Não está aqui

Paulo Rocha, Agência Ecclesia

As referências à paixão e morte de Cristo, nos Evangelhos, são mais extensas, muito mais, do que as notas, breves, sobre a ressurreição. D. António Couto, no livro “A Nossa Páscoa”, afirma que, para os quatro evangelistas, a paixão é “um relato” e a ressurreição “uma notícia”. E ao contrário de outros acontecimentos onde o resultado final é o que basta para memória futura, no caso do itinerário de Jesus as maiores atenções fixam-se nas descrições do processo que leva à notícia, não na notícia. No Jesus da História, o drama da morte de Deus encerra com frequência crónicas e opiniões sobre dor, sofrimento, solidão, não atingindo a notícia essencial de todo o processo, a passagem, a nova vida, a Páscoa.

A notícia completamente nova, há dois mil anos como hoje, está no facto de Jesus aparecer diante daqueles que com Ele viveram e, não sendo reconhecido, ter de se anunciar. Porque de facto era uma novidade o que estava a acontecer. A reação imediata, nomeadamente de quem O procurou no túmulo e recebeu a novidade “ressuscitou, não está aqui”, corresponde a um recomeço, a algo novo a acontecer na pessoa a quem o ressuscitado se anunciou. Ouvir “não está aqui” não significou fim da história, mas a passagem para uma nova história, sem fim, com nova vida. E aí está a força de uma notícia, da notícia!

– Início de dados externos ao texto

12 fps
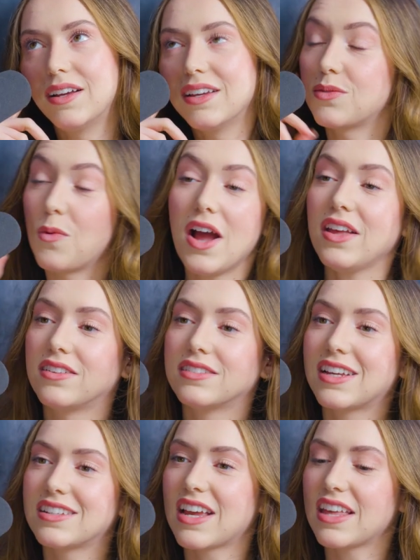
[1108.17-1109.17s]
it's wild
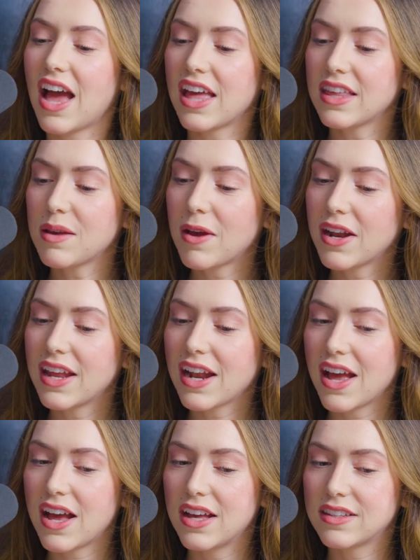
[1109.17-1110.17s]
because I think about it, and
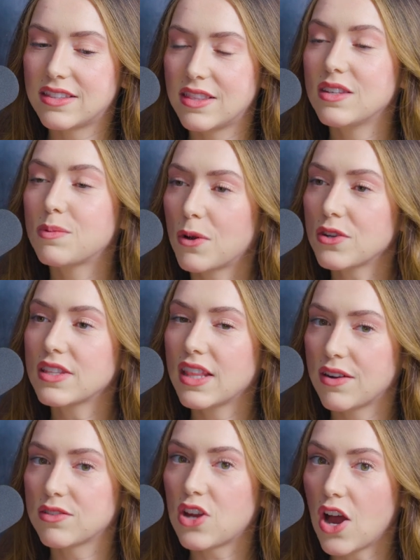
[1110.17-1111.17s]
this person
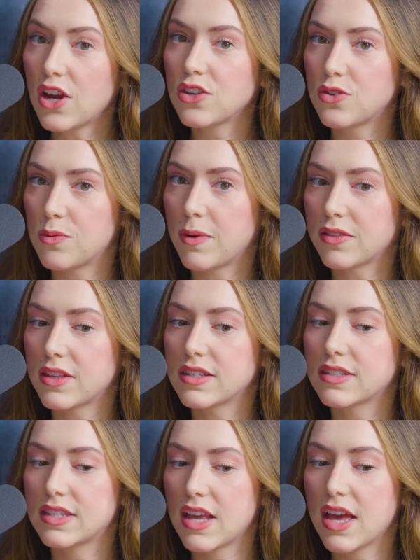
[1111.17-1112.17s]
that I was talking to about this
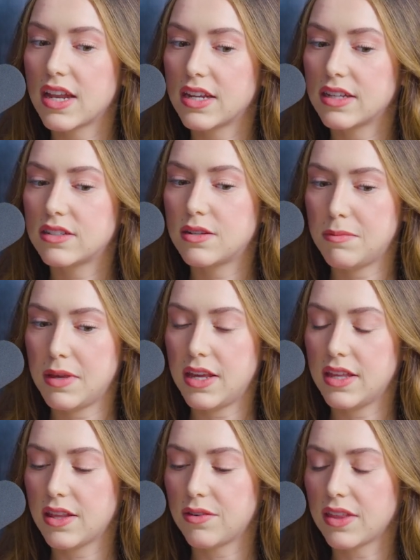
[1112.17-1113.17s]
said to
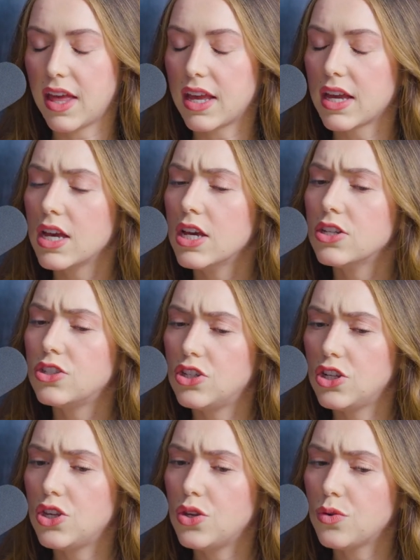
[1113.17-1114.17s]
me, they were like, do
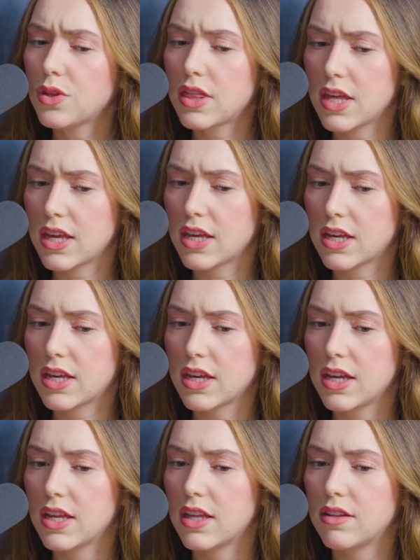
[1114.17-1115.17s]
you think,
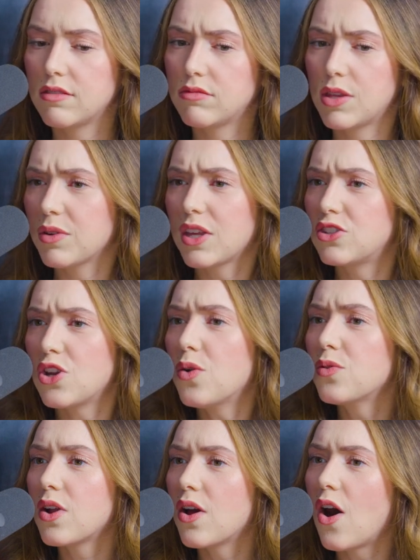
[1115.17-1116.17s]
they were like,
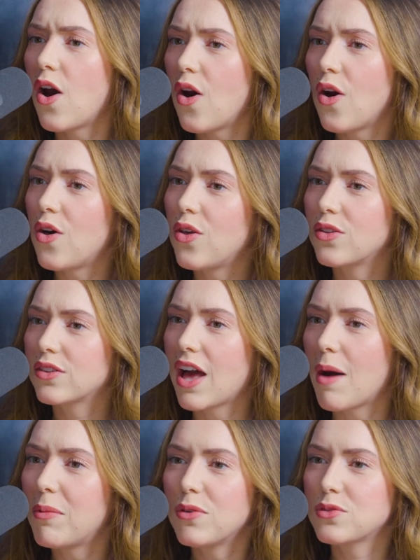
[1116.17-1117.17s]
don't all
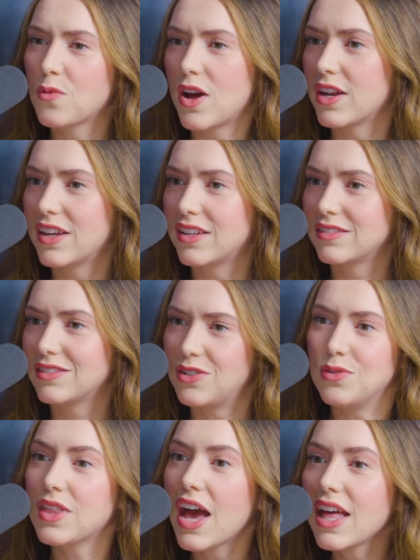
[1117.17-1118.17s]
couples want to
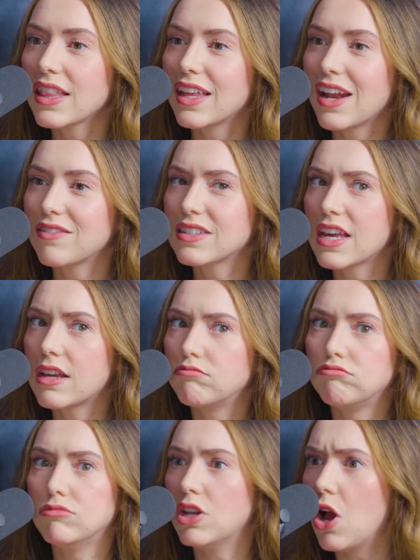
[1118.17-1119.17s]
do that? And I was like,
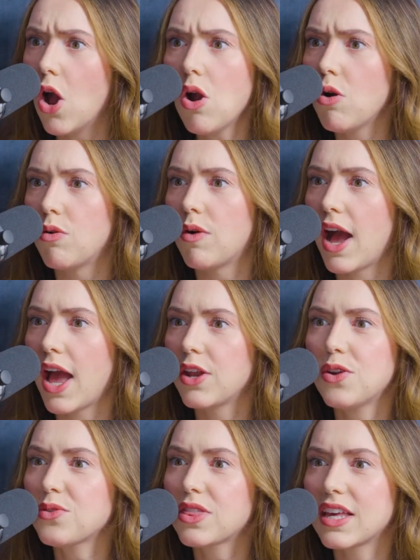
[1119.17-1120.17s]
no, I
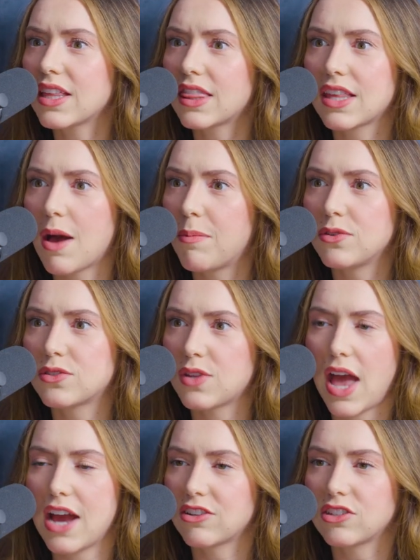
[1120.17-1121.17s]
don't think couples
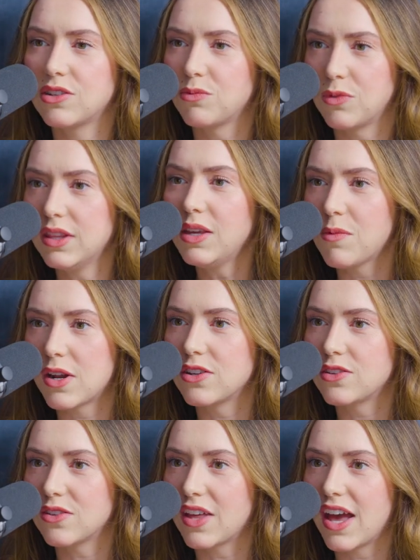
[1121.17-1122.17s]
actually really want to do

As considerações teológicas ao que aconteceu a partir de quem as investiga são o recurso para fixar o valor da notícia da ressurreição. Como todas as notícias, a brevidade com que é transmitida dá-lhes maior impacto, a novidade grande alcance e o realismo rapidamente se converte em poder transformador. Tudo assim aconteceu em torno desta notícia: “ressuscitou, não está aqui!”.

Hoje, o desafio é repetir esta “manchete”. Mais do que acentuar o relato dos acontecimentos anteriores à Páscoa, é urgente dar relevo à notícia principal. E o perigo é mesmo esse: após a Páscoa, tudo parece ter acabado!

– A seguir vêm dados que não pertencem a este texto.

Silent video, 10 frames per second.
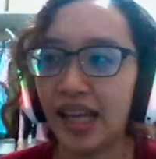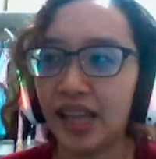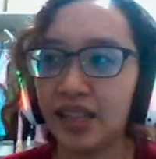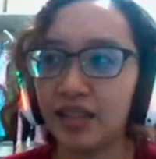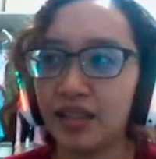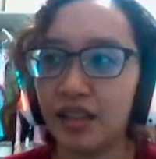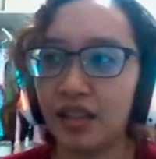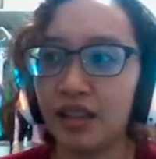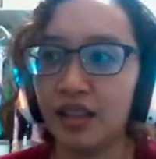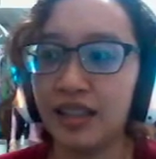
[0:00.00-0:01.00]
and
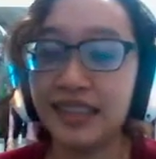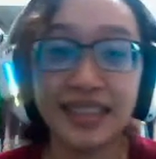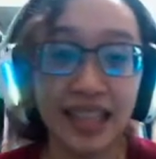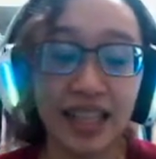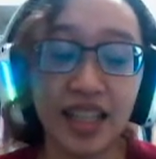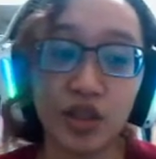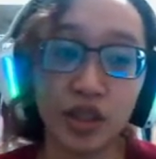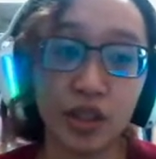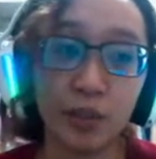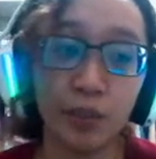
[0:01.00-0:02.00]
uh, instead I joined
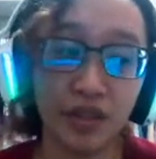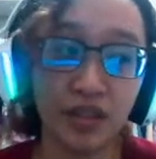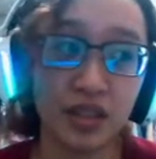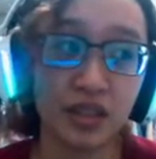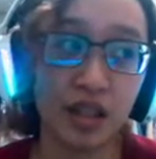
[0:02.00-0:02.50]
a private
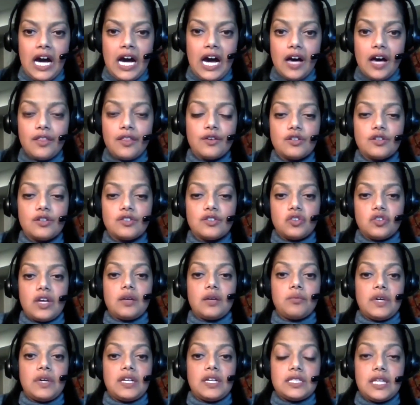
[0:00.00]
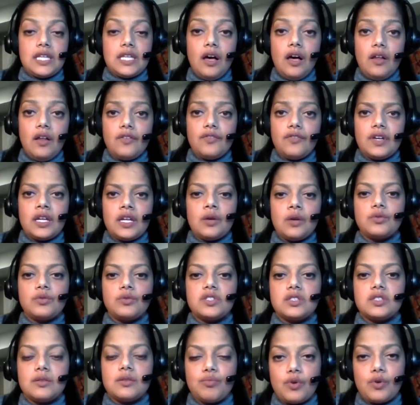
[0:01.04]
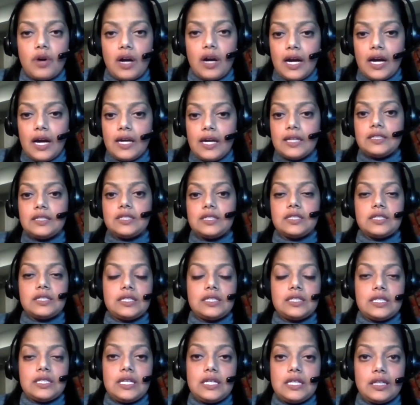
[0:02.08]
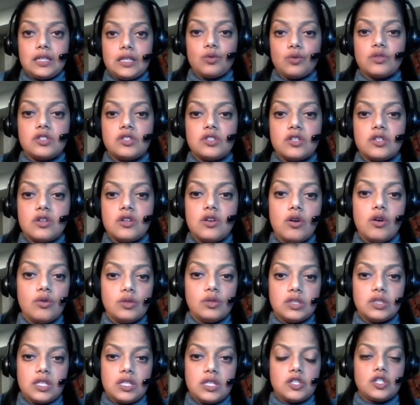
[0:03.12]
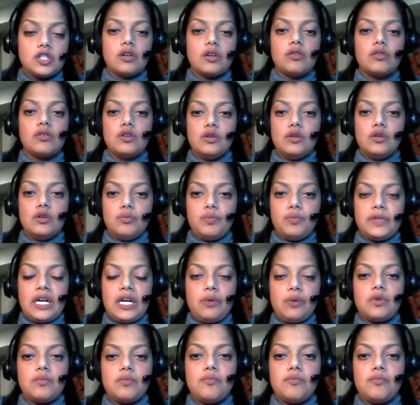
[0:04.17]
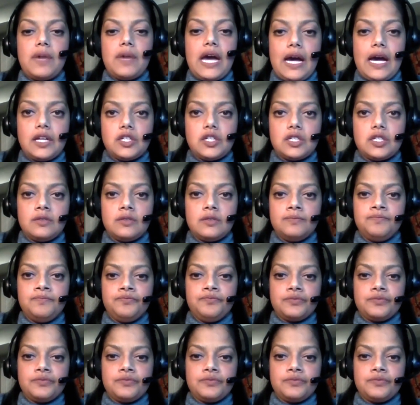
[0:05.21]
others like myself, and I was surprised to see that there was no such group that would match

A ressurreição exige prolongar o soar das campainhas pascais não só pelo dia, a oitava ou o Tempo Pascal, mas em todos os dias; e as festas ao Espírito Santo, tradições que decorrem da alegria e solidariedade pascais, podem alcançar o relevo de outros tempos e contagiar um número crescente de recetores da notícia pascal. Caso contrário, quando qualquer cidadão procurar referências ao realismo da ressurreição nos ambientes onde foi comunicado ao longo das gerações pode encontrar apenas portas fechadas, nos templos ou nos corações. Nessas situações não é possível testemunhar que “ressuscitou”. Apenas se consegue dizer “não está aqui”.